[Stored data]
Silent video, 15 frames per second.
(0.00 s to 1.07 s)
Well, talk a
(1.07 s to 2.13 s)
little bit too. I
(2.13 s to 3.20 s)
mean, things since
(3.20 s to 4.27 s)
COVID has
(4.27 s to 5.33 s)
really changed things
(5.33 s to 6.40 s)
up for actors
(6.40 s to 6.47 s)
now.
...
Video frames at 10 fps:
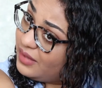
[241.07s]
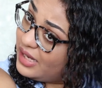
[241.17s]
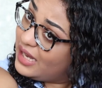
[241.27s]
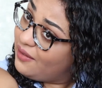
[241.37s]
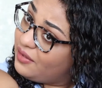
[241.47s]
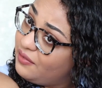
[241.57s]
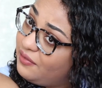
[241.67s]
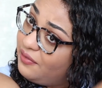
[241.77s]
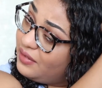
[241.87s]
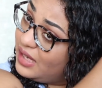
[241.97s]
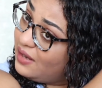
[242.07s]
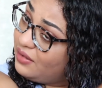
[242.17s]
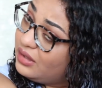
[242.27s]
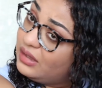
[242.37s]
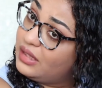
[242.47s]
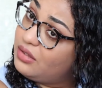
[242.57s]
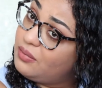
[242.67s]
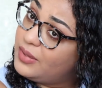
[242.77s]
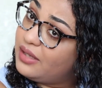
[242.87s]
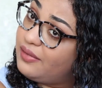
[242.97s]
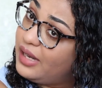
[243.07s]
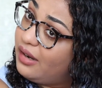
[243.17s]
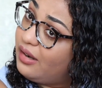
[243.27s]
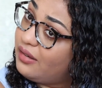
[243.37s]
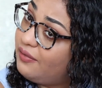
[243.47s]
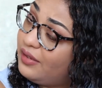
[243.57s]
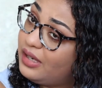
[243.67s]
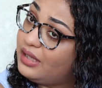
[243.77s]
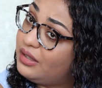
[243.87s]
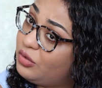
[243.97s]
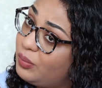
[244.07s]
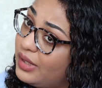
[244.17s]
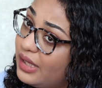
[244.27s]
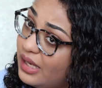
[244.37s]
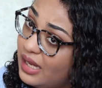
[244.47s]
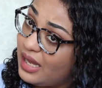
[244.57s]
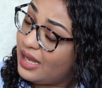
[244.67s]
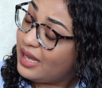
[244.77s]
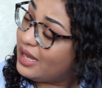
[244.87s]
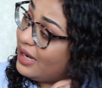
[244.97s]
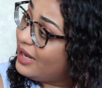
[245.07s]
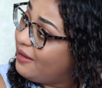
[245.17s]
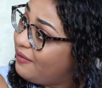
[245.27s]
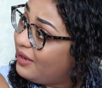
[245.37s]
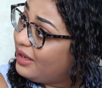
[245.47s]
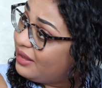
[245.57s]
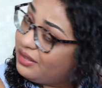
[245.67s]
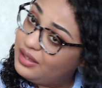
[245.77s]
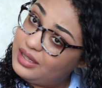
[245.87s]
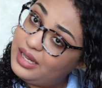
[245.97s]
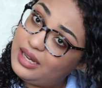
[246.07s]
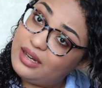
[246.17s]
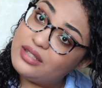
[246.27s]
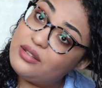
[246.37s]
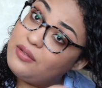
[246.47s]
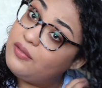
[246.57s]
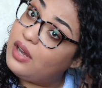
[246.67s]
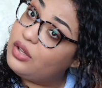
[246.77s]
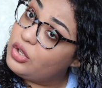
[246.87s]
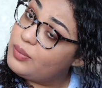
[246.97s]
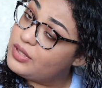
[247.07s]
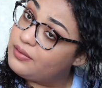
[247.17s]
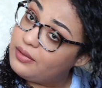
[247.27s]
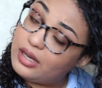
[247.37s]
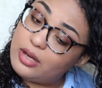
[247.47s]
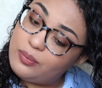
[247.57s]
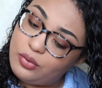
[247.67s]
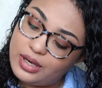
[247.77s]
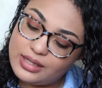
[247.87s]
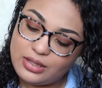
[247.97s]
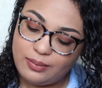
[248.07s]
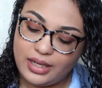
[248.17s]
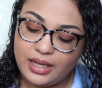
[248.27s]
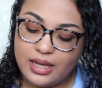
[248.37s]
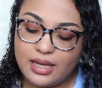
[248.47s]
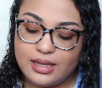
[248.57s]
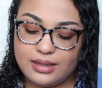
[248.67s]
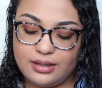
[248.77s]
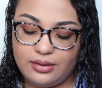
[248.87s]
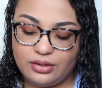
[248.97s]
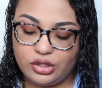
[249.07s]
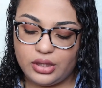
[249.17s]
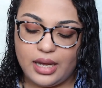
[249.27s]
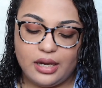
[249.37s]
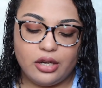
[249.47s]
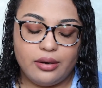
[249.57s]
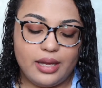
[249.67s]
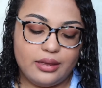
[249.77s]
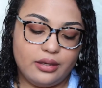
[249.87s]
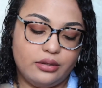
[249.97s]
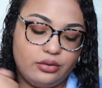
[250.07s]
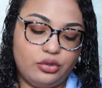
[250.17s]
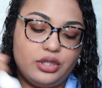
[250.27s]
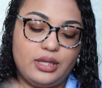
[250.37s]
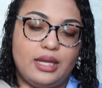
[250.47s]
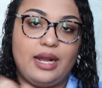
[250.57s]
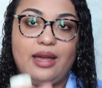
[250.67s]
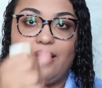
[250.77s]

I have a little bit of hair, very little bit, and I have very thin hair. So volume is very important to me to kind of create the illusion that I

**Problem description**.
Pull every line with the string "frames" from the data above.

**Written response**.
Silent video, 15 frames per second.
Video frames at 10 fps:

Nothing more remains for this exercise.